第7話 欠けた台帳と星形刻印
公爵家の古い書庫は、工房よりも乾いた石の匂いがした。
運び込まれた帳簿の山を前に、私は袖をまくる。母の名があるなら、刻印登録の台帳もどこかに眠っているはずだ。
半日かけて、ようやく見つかったのは薄い革表紙の記録簿だった。『王宮宝飾特別登録・北方預託分』。その中に、母の筆跡がある。
私は思わず息をつめた。
『二重星刻印は、王宮祝冠石専用。複製不可。登録管理者エヴァ・ノイマン』
その下に、相続先として私の名が書かれていた。まだ若い頃の、母の癖のある丸い字で。
「……伯母ではなく、私?」
「そういうことだ」
背後から公爵が答えた。
伯母はずっと言っていた。母の工房は社交に向くセリーヌが継ぐべきで、私は数字と記録だけ抱えていればいいのだと。けれど実際には、母は刻印管理そのものを私に渡していた。
だから見本帳の頁が消されたのだ。
その頁には、二重星刻印の正式な継承者が誰かも記されていたのだろう。
さらに帳簿をめくると、数年後の追記があった。王宮宝飾局が登録更新を先延ばしにし、仮預かりのまま運用していると。署名はベルトラン局長の前任者。

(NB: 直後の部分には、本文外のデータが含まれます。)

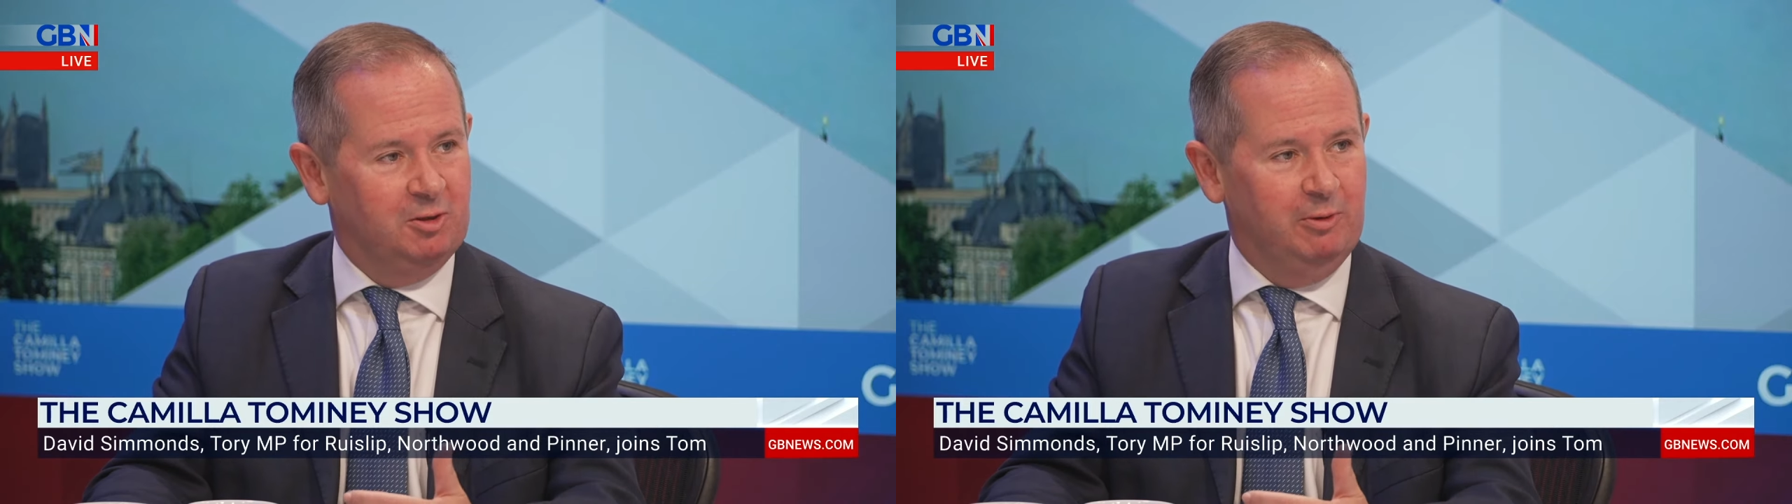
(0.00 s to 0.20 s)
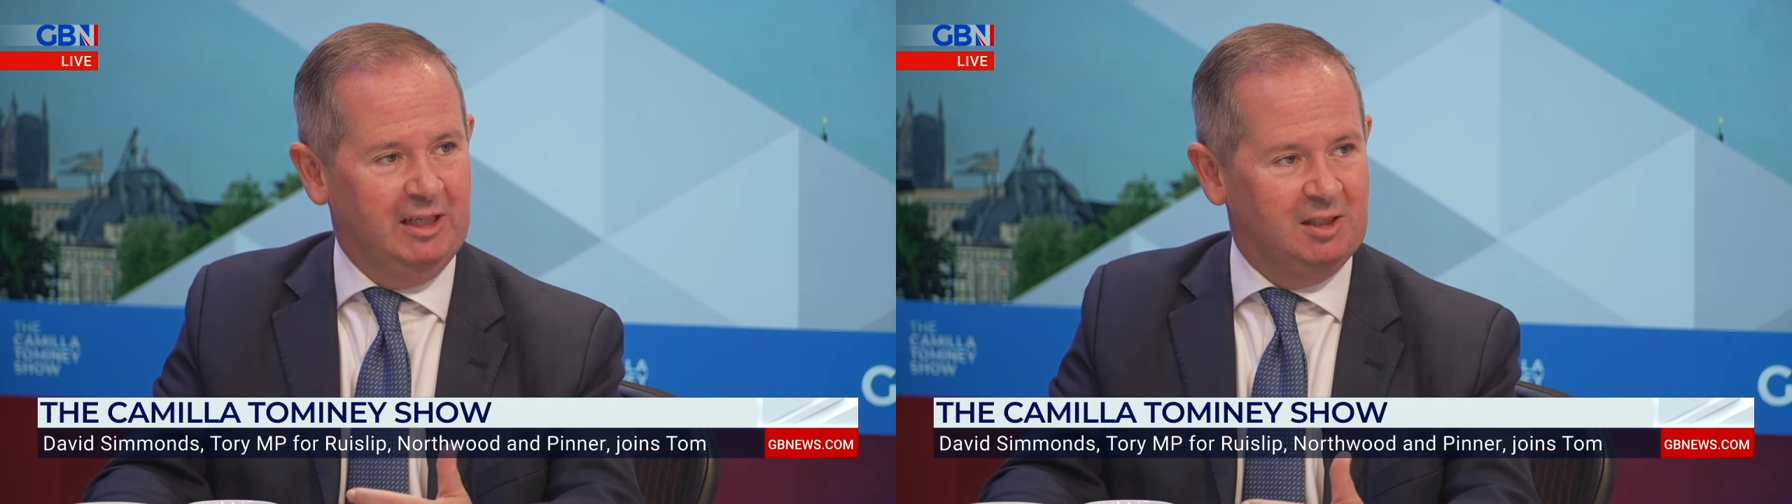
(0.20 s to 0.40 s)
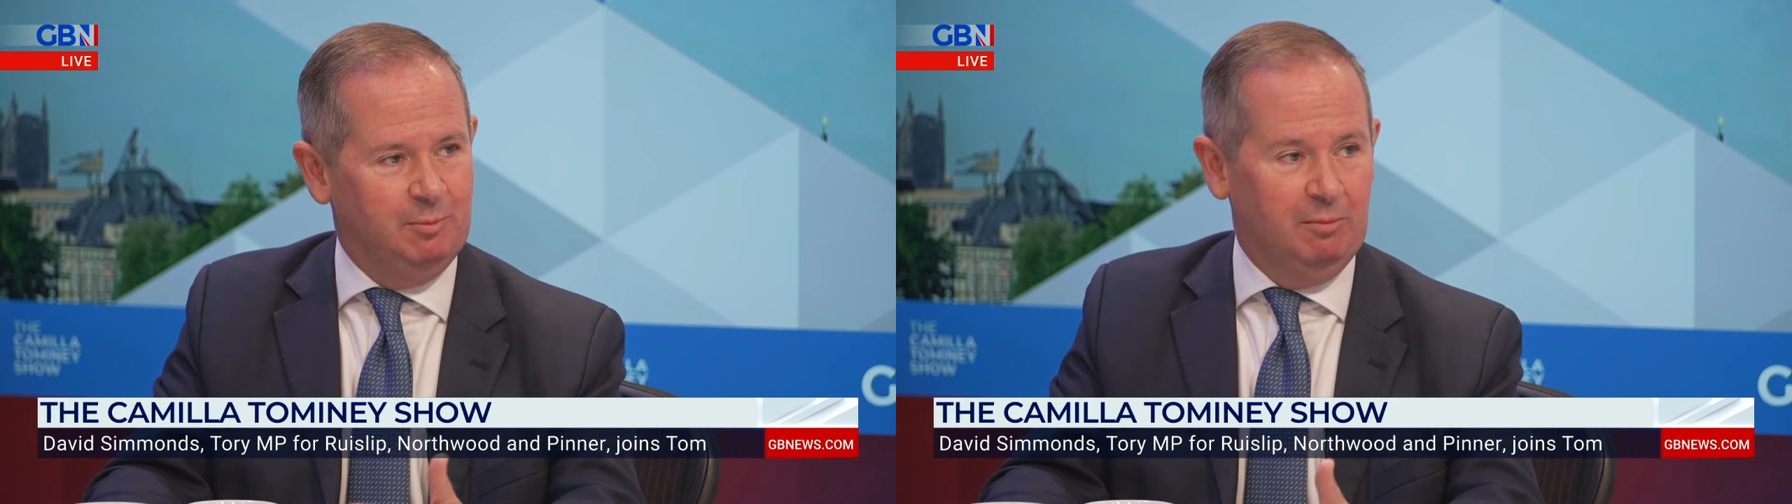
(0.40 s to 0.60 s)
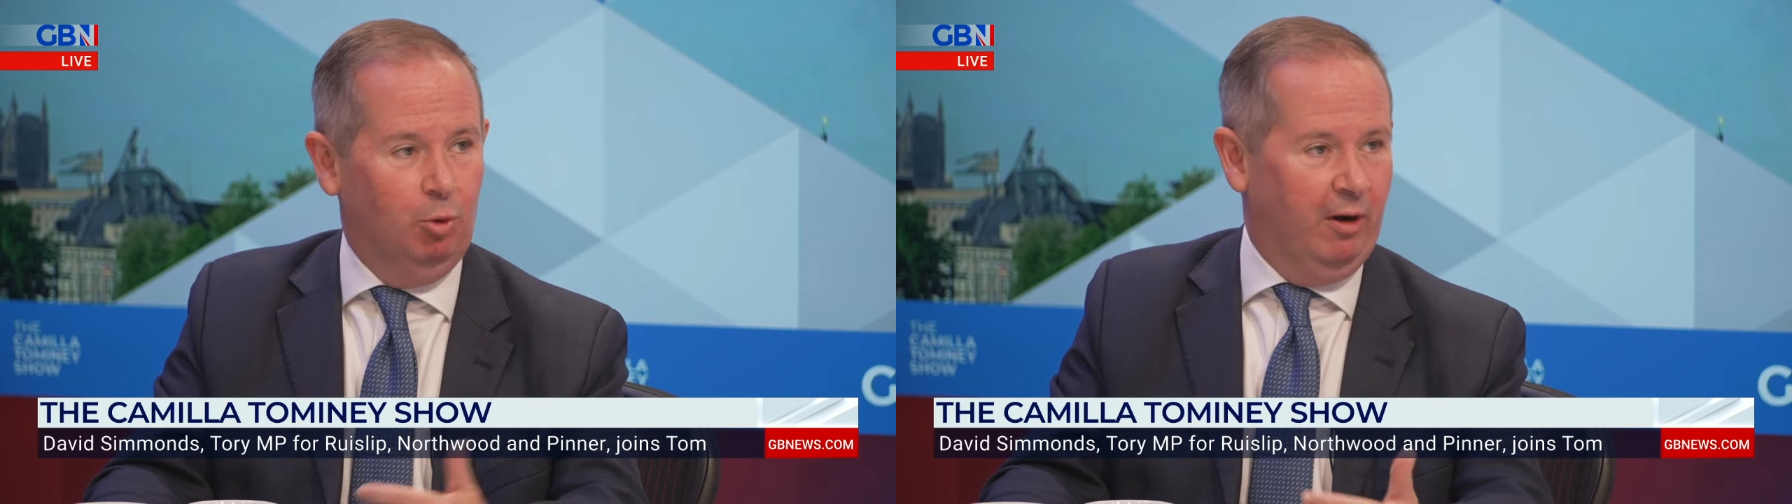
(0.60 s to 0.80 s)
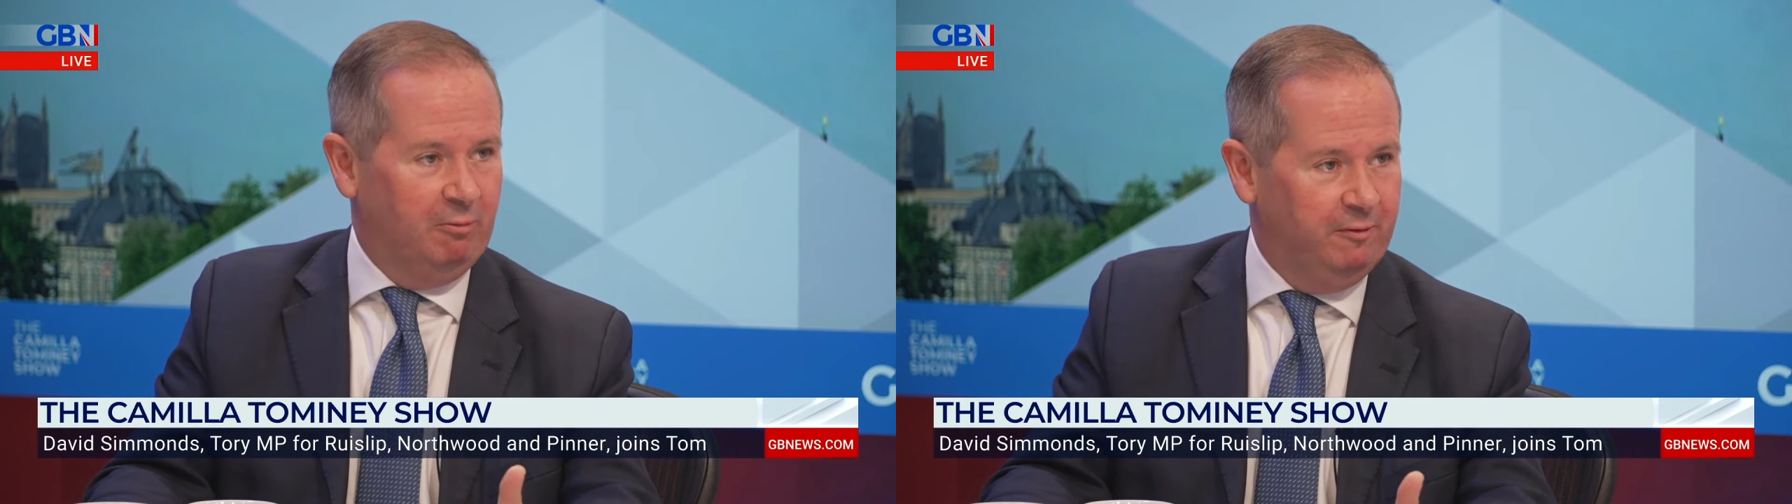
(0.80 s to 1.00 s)
the issue is we need
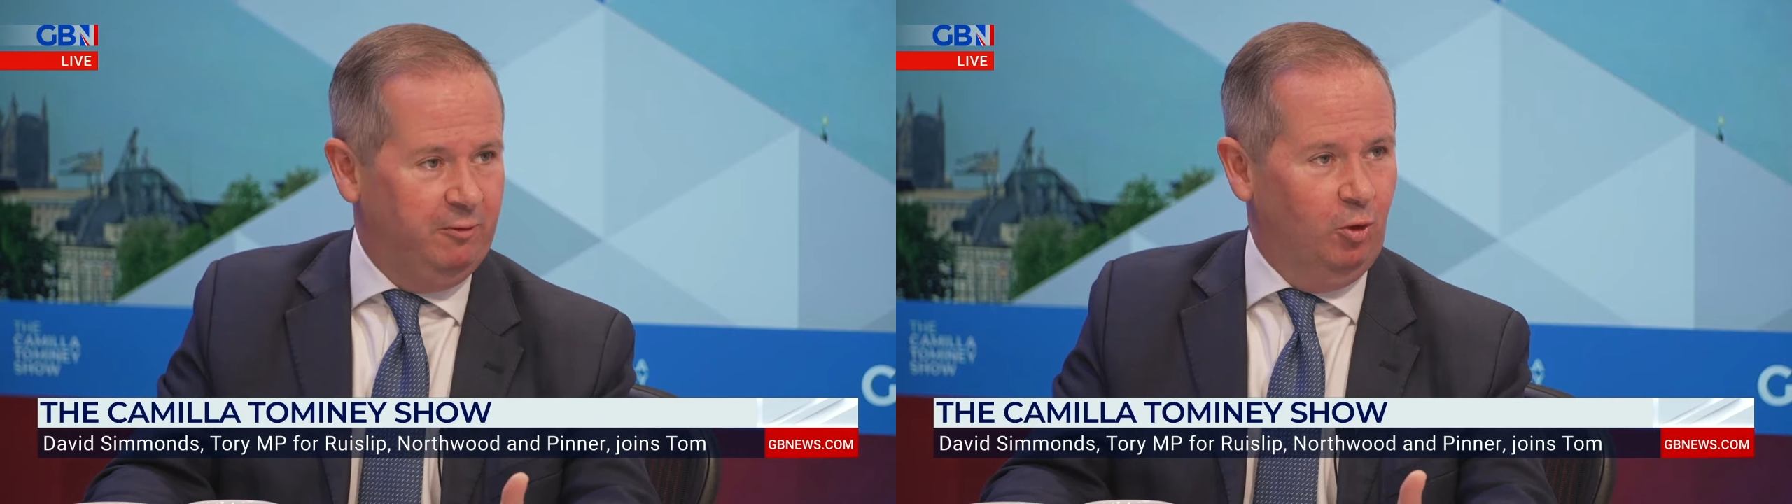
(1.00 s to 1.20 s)
to be more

「王都は最初から、正式登録を曖昧にしていたんですね」
「曖昧な方が都合がいい。切り取りやすいからな」
私は書庫の窓辺で、登録簿を抱えた。
母は私に何も言わずに逝ったわけではなかった。ただ、言葉より先に記録へ残していたのだ。私なら読むと信じて。
同じ箱の底から、薄い銅板が出てきた。星形の試作刻印板だ。角の一つがわずかに欠けている。

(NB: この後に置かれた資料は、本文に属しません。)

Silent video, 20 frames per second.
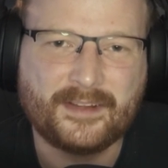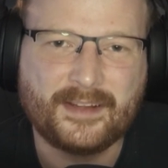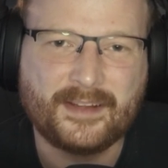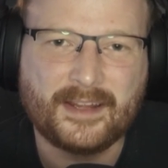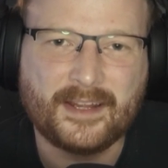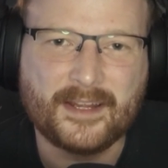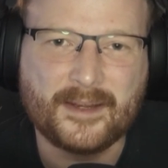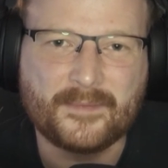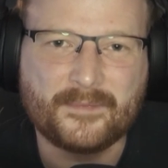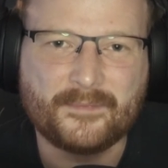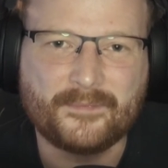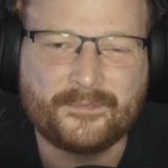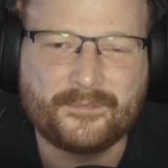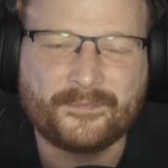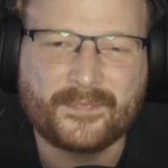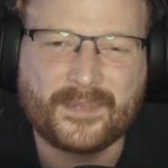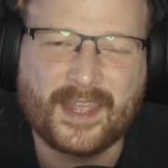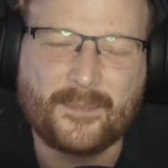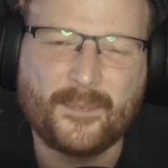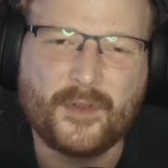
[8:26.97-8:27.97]
I'm
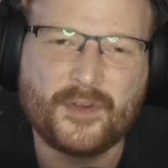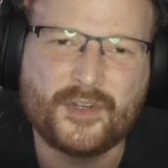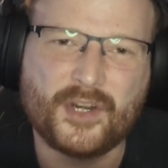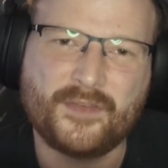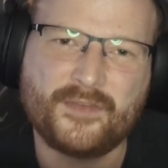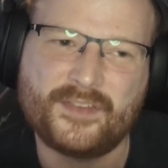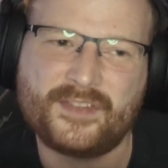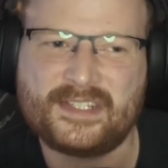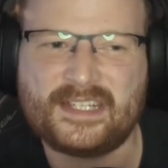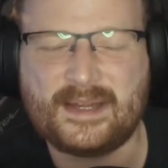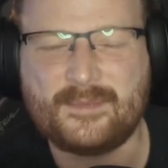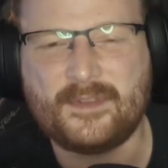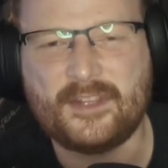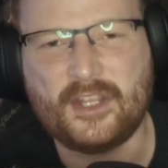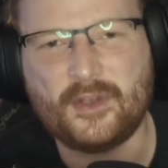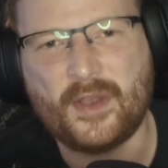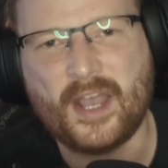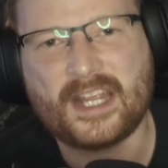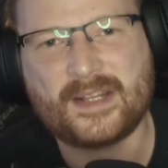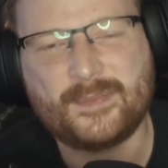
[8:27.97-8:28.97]
not sure if it's the same in
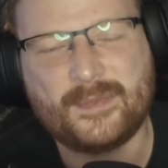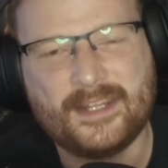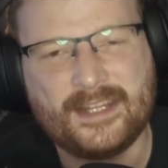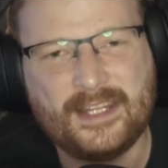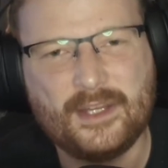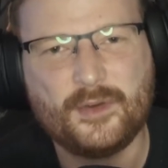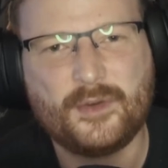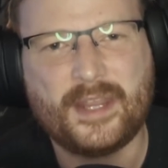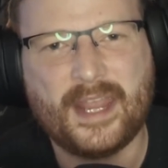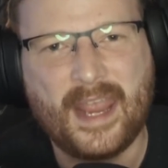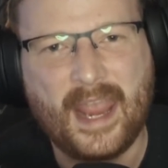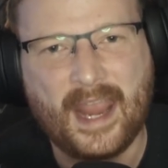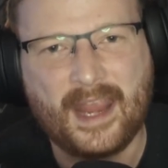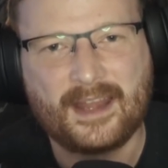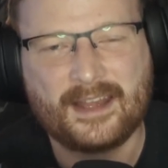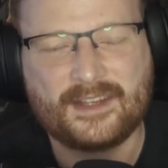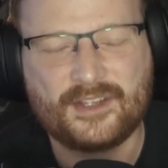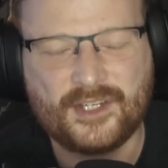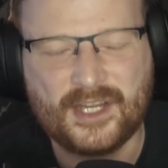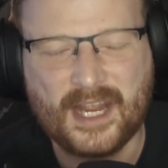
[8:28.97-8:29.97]
the US, but in the UK,
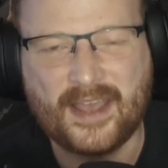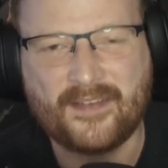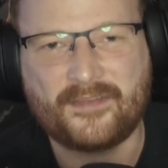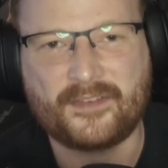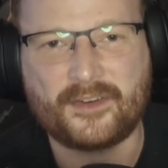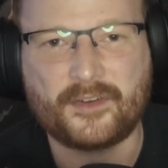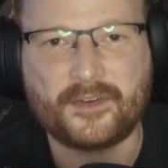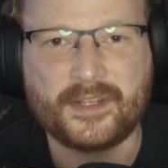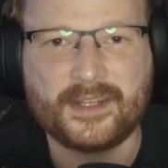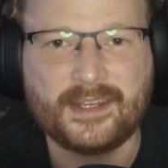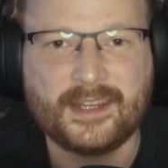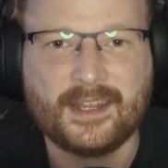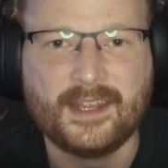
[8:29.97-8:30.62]
definitely.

私はその欠けを見て、セリーヌの耳飾りの留め具を思い出した。あの留め具にも、同じ欠け方の癖があった。
「王都にあるのは、ただの盗品じゃない」
「おまえの母親の仕事そのものだな」
悔しさと同時に、妙な静けさが生まれた。
これで感情だけではなくなった。私にはもう、泣き言ではなく記録がある。
私は登録簿を閉じた。
「王都へ戻る時は、従妹の嘘も局の不正も、一緒に終わらせます」
公爵は短くうなずいた。
「その時は、北方の名前も正しく戻せ」
私はようやく、復讐より先に取り戻したいものの形が見えた気がした。